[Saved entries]
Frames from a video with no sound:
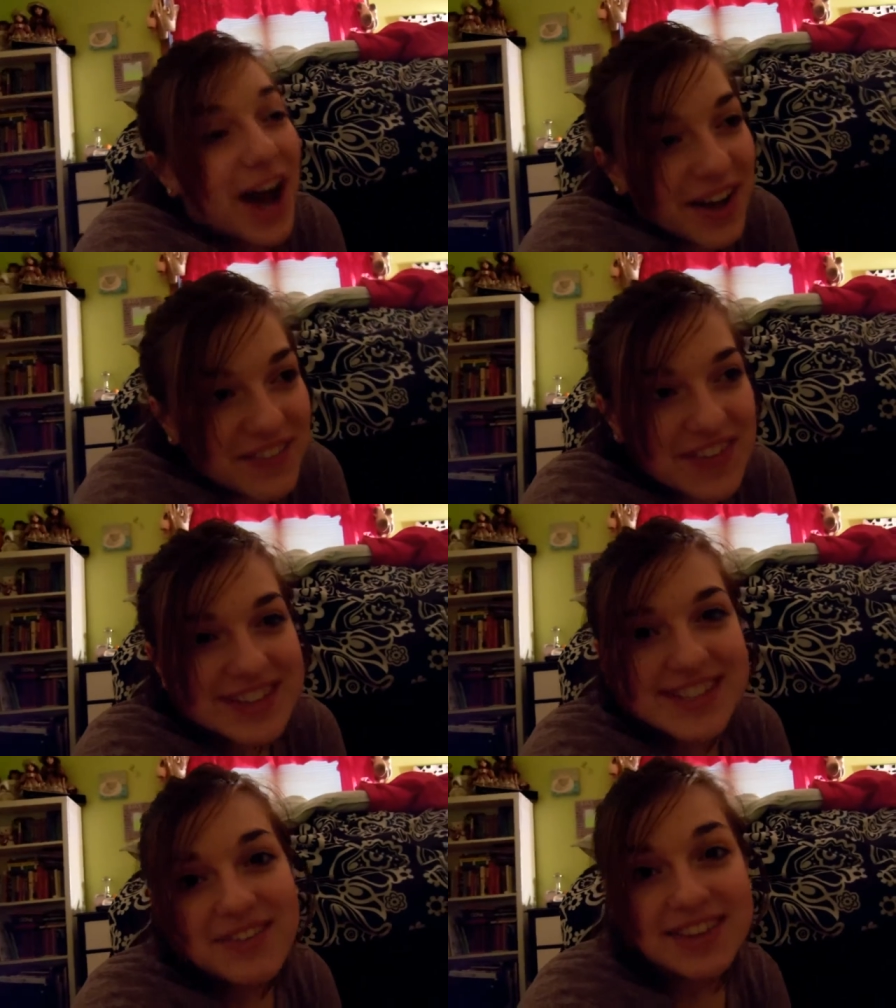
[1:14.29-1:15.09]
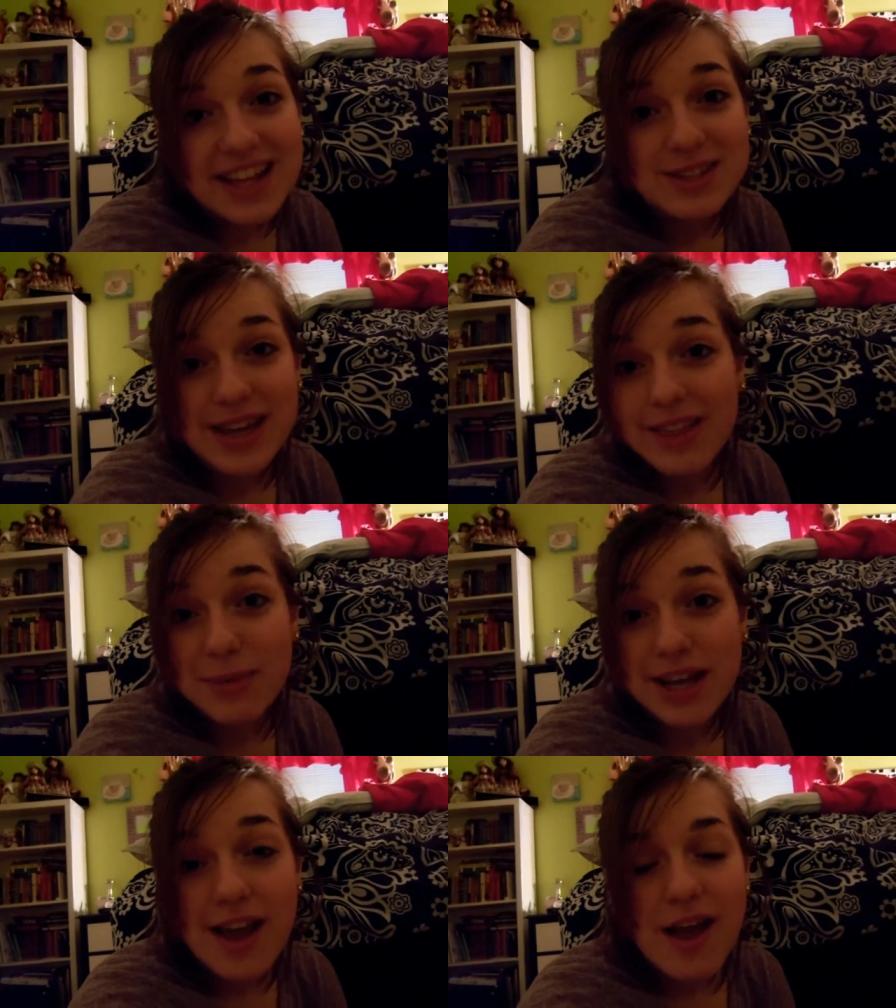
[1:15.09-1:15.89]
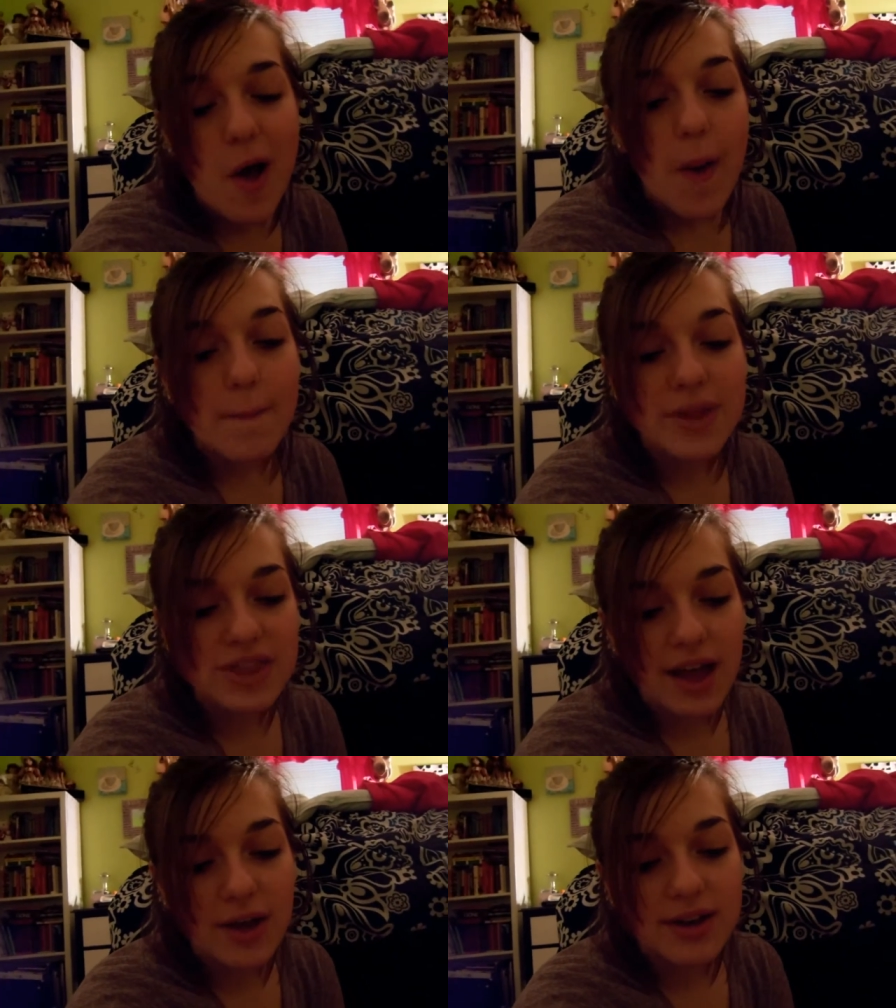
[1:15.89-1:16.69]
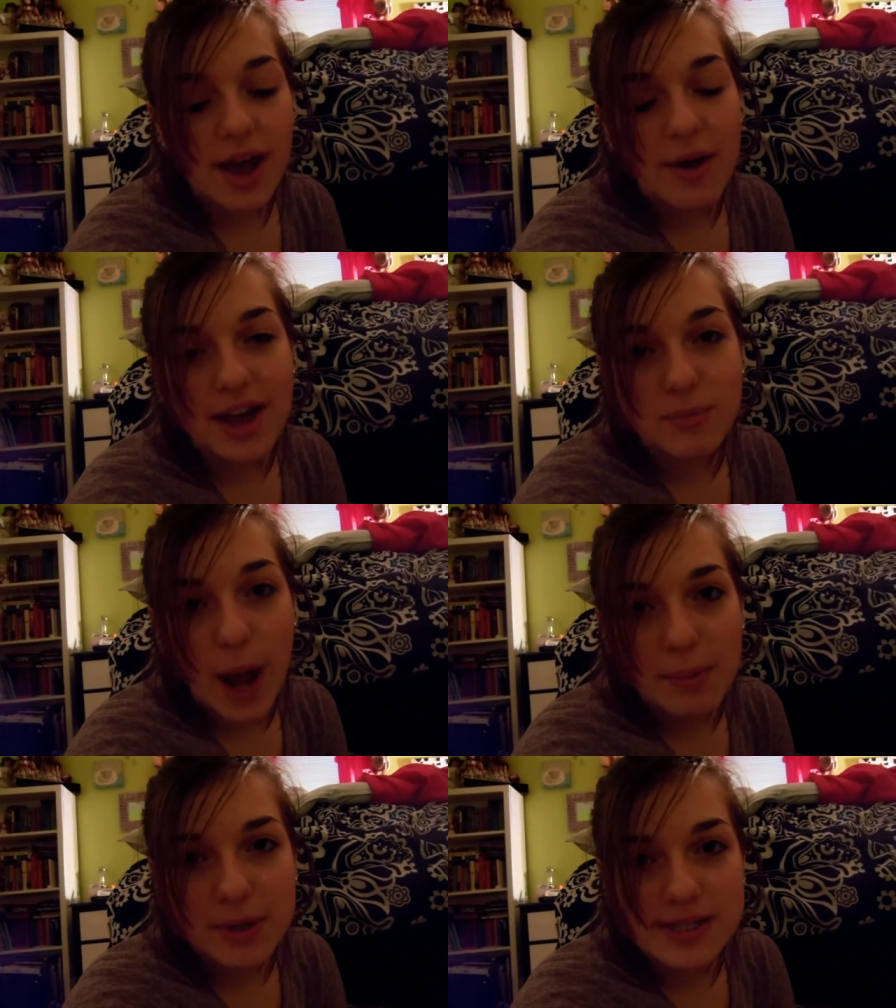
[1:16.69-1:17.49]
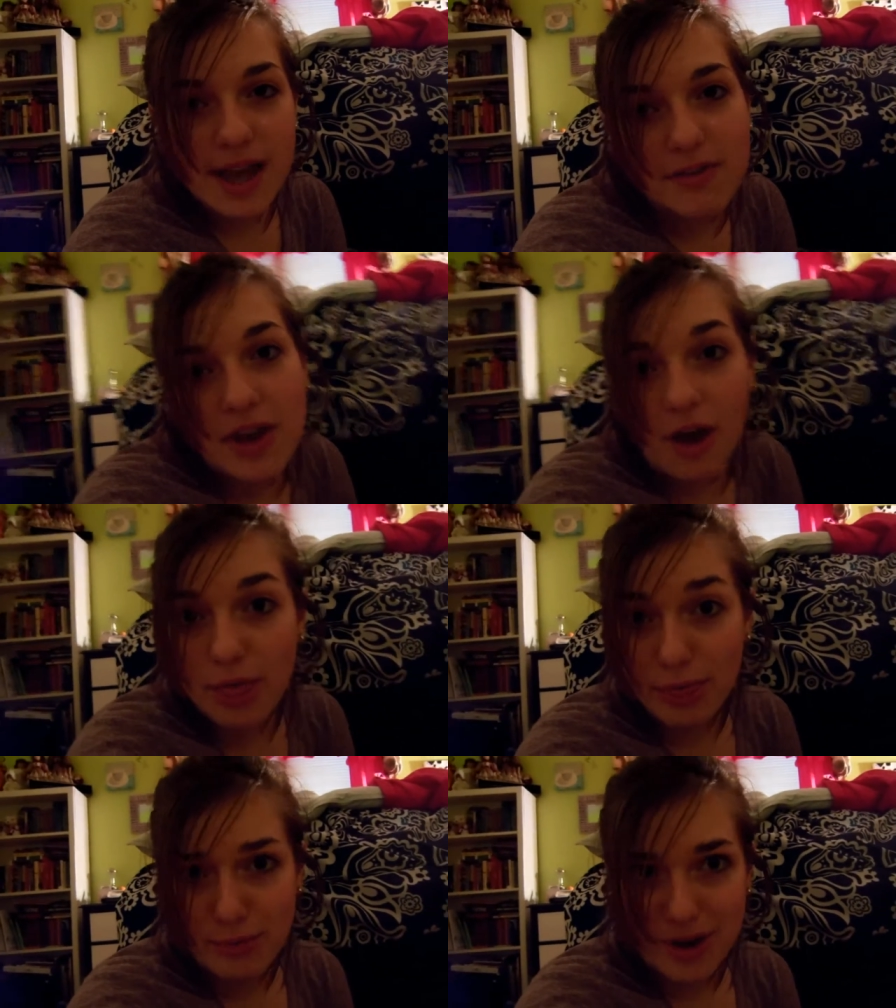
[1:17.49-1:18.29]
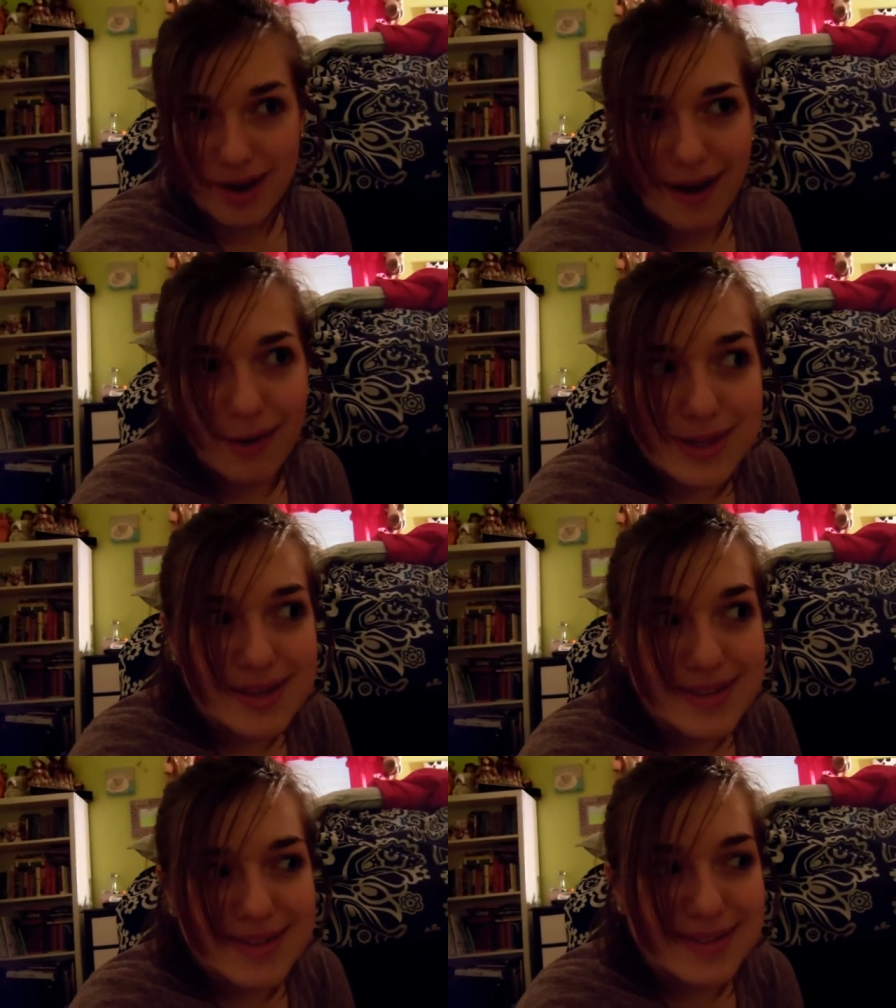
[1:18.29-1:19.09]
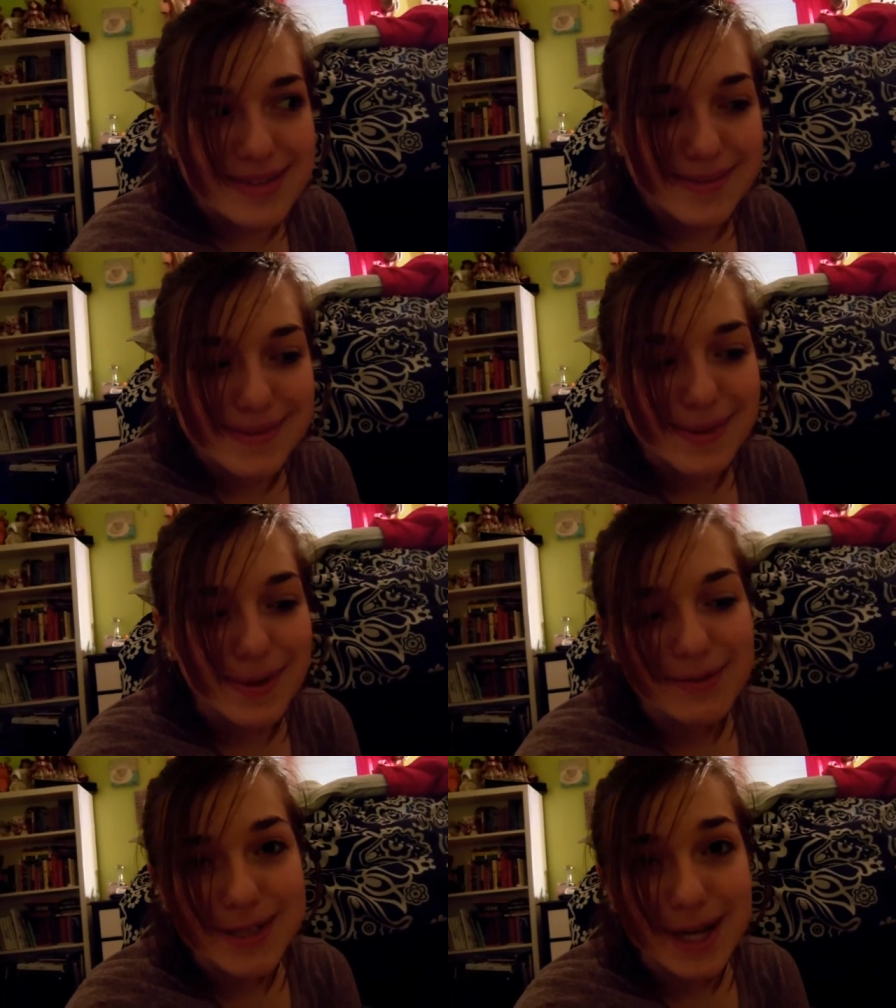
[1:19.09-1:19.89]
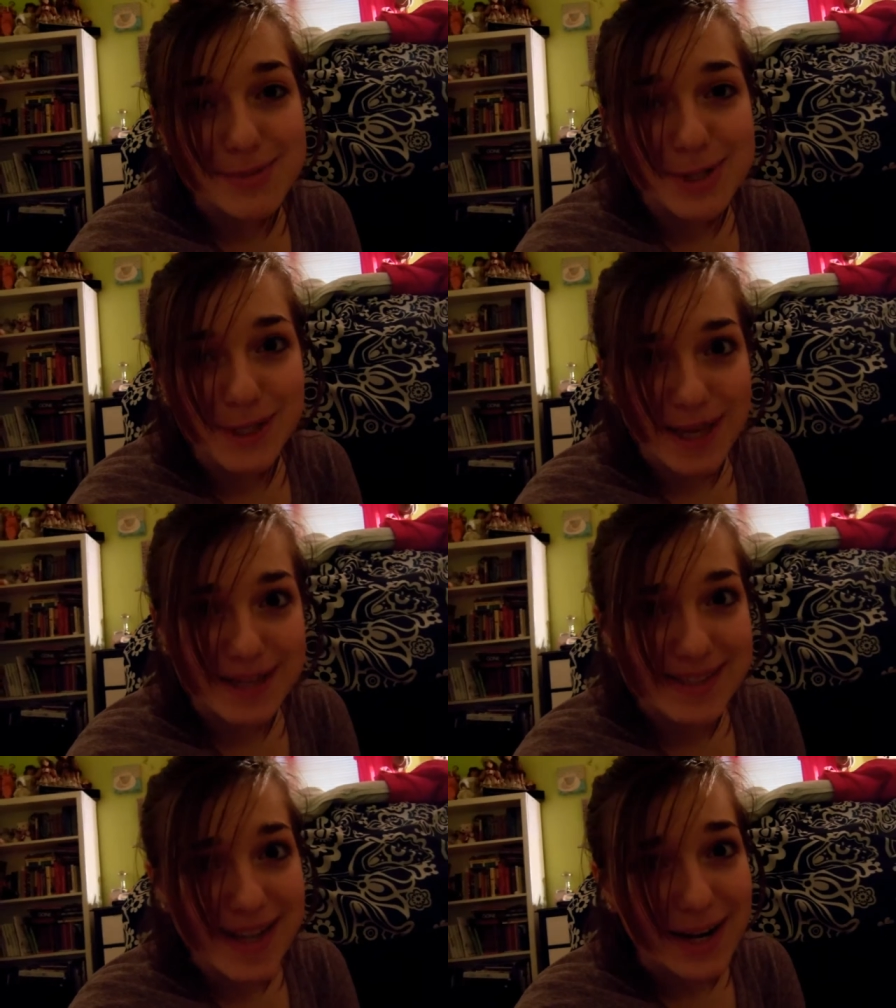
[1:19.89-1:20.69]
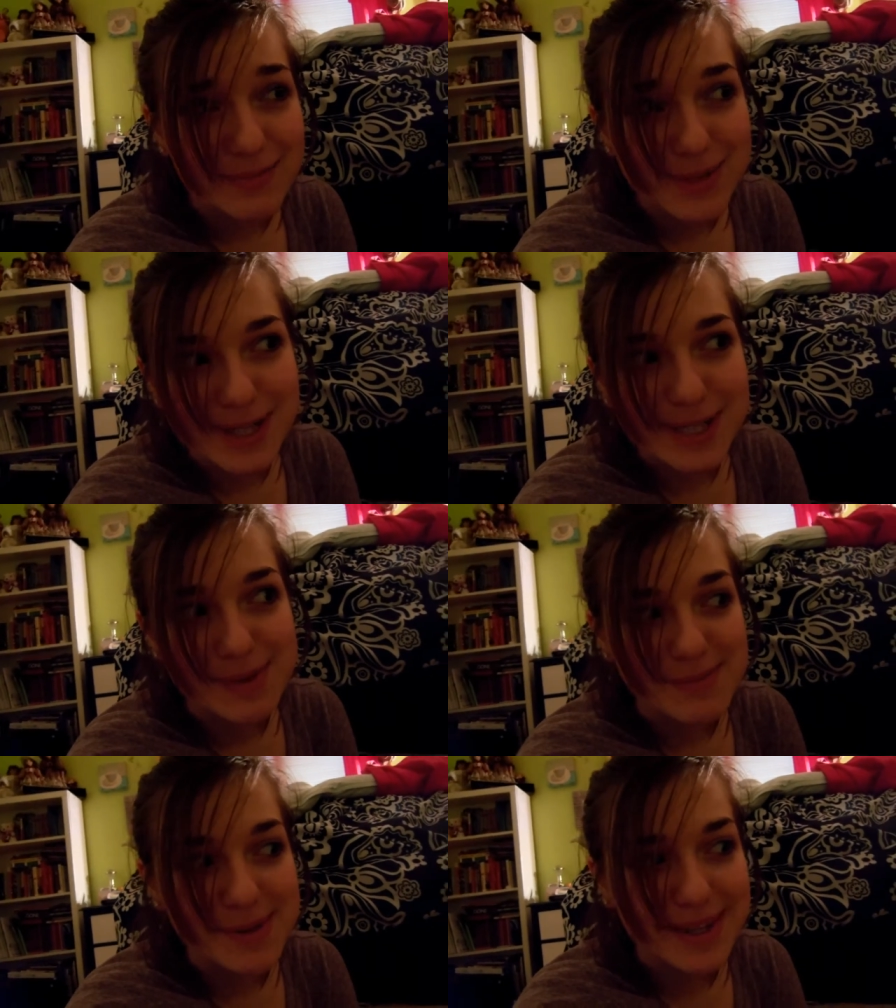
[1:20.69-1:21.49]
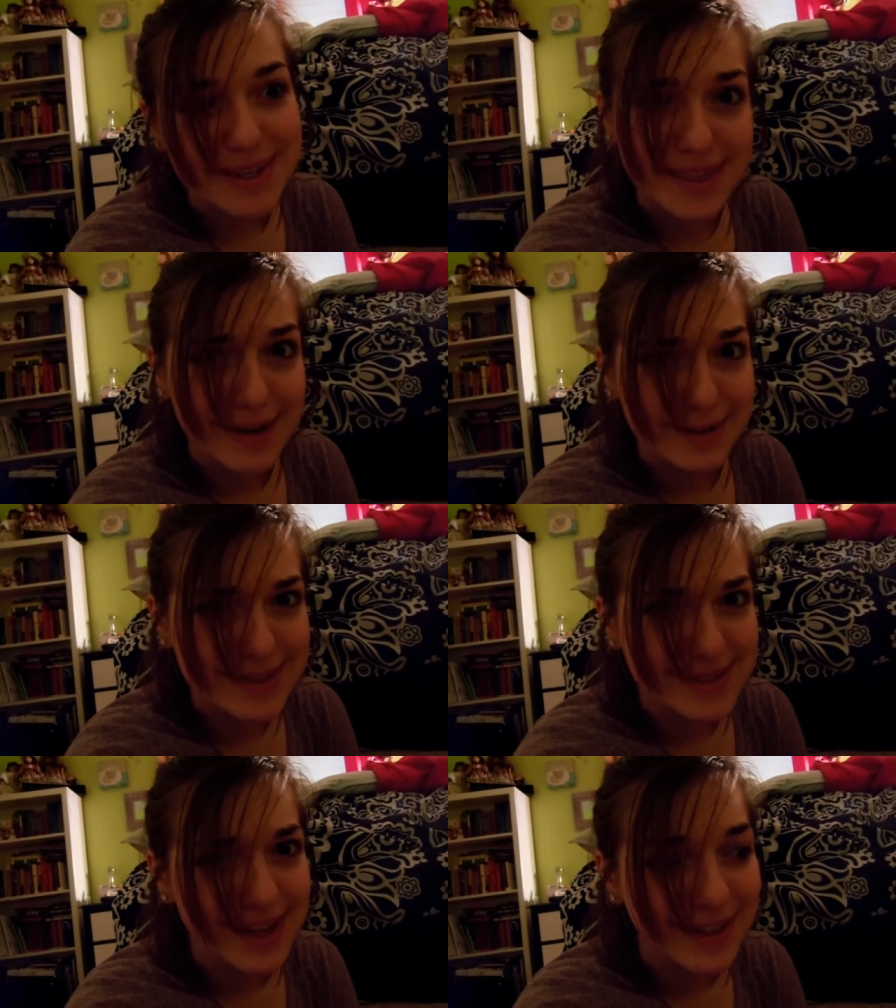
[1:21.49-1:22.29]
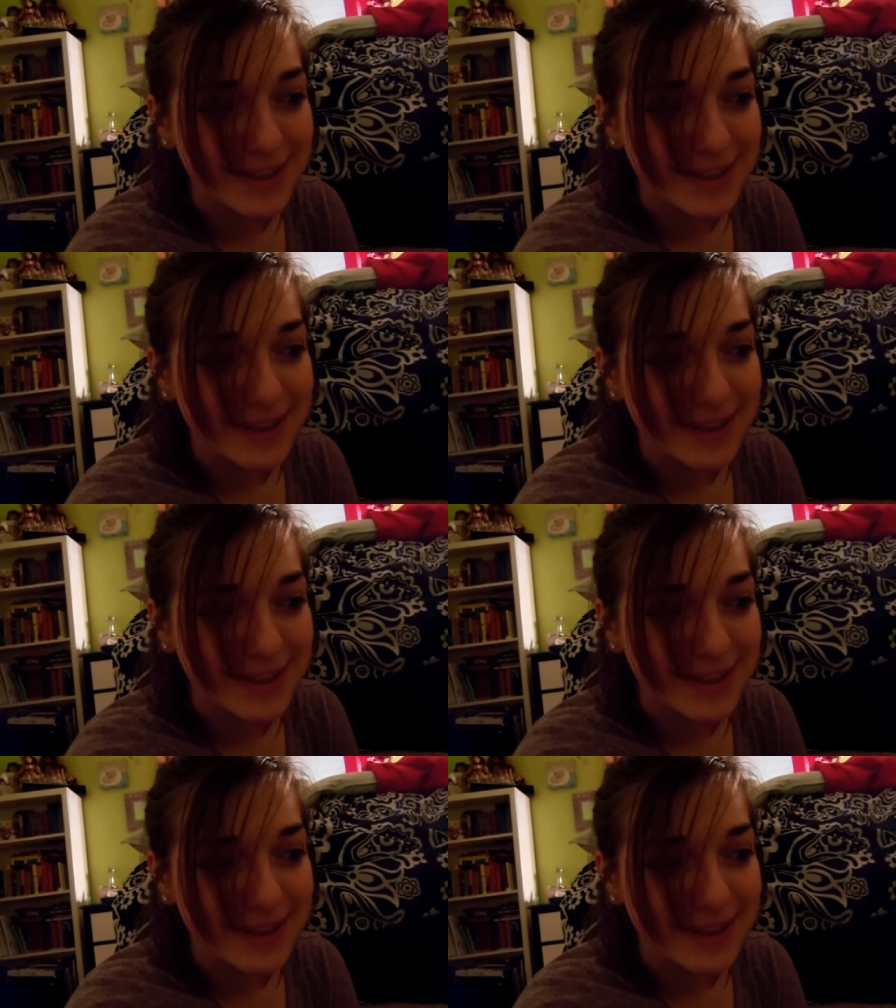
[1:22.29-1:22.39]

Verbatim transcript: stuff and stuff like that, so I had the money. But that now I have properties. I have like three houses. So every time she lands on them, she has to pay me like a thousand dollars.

• _Exercise_: Every line from the one containing "[1:19.09-1:19.89]" to the final line of the records must be transcribed exactly, both ends included, with the pictures left out.

• _Task solution_:
[1:19.09-1:19.89]
[1:19.89-1:20.69]
[1:20.69-1:21.49]
[1:21.49-1:22.29]
[1:22.29-1:22.39]

Verbatim transcript: stuff and stuff like that, so I had the money. But that now I have properties. I have like three houses. So every time she lands on them, she has to pay me like a thousand dollars.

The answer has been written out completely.